Abstecher: Reichenbach im Vogtland (Andere Gedichte)
ABSTECHER: REICHENBACH IM VOGTLAND Es sang sich ein Lied in der Nacht. Da wurden zwei Bürger in Reichenbach Im Vogtlande wach. Was wollte ich sonst in dieser Stadt
Als nur meine Fahrt unterbrechen; Frug: ob sich hier ein Wirtshaus hat, Wo Leute um die Zeit noch zechen. Am Himmel standen Zeichen. Warum – so hatte ich mir gedacht –
Soll Reichenbach in dieser Nacht Nicht Guatemala gleichen? Was geht mich Guatemala an, Wenn ich daselbst nicht bin. – Stieg aus. Bereute das. Doch ach:
Da flog mein Zug schon weiter hin. Und ich stand nachts in Reichenbach. Vielleicht erlebe ich Rübezahl, Den Ollen!? Doch sicher bin ich heute einmal
Für jedermann verschollen. Aussteigen plötzlich, besonders noch spät, Das kann ich jedem empfehlen.
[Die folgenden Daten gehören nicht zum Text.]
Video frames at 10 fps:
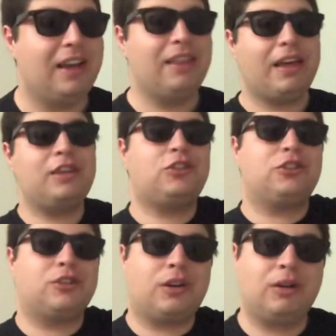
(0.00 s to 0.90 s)
then
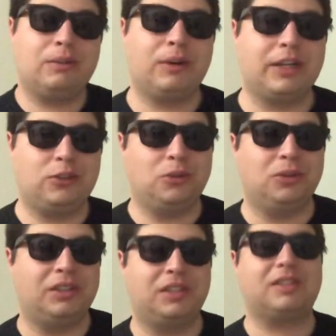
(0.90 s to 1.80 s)
sure, go ahead, bring a dual
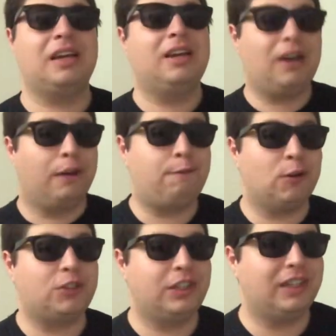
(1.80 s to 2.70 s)
disc.
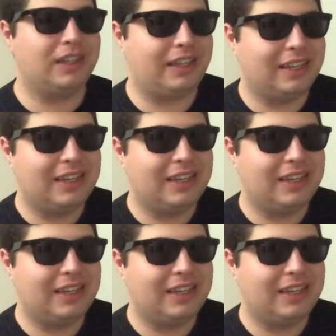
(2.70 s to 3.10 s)
Unfortunately,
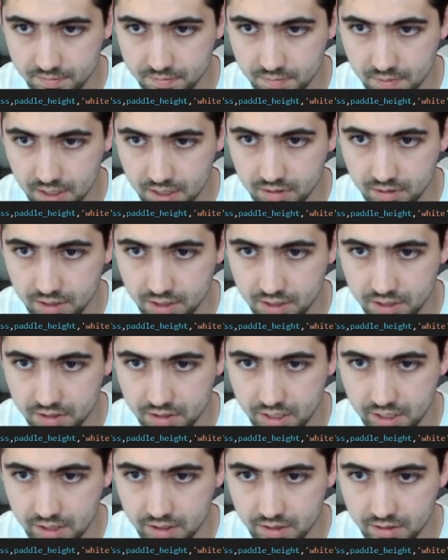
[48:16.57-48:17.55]
I really just
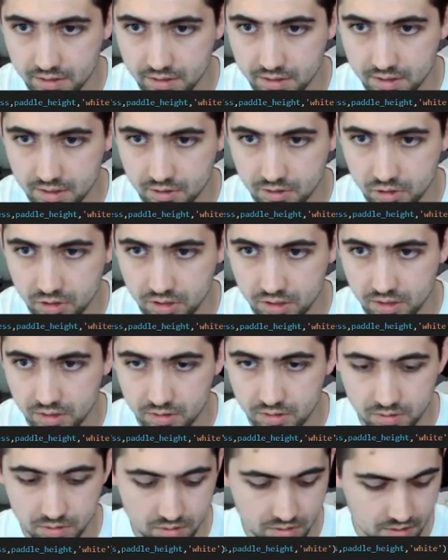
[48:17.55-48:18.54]
need it to
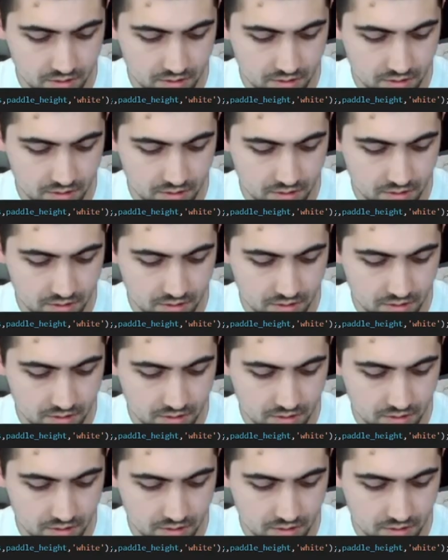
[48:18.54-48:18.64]
show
Er braucht ja, wie sein Leben vergeht, Gerade nicht Reichenbach wählen. –
Es klang ein Gesang wie Männerverein Und brachte Dachrinnen zum Schmelzen Und roch so nach Wein. Da trat ich hinein Und kam mir dort vor wie Lord Nelson. Im Seichtlärm eines Stammlokals
Der Honoratioren Im Stile Anno dazumals Beneugiert und verloren – – – Gott segne die Azoren!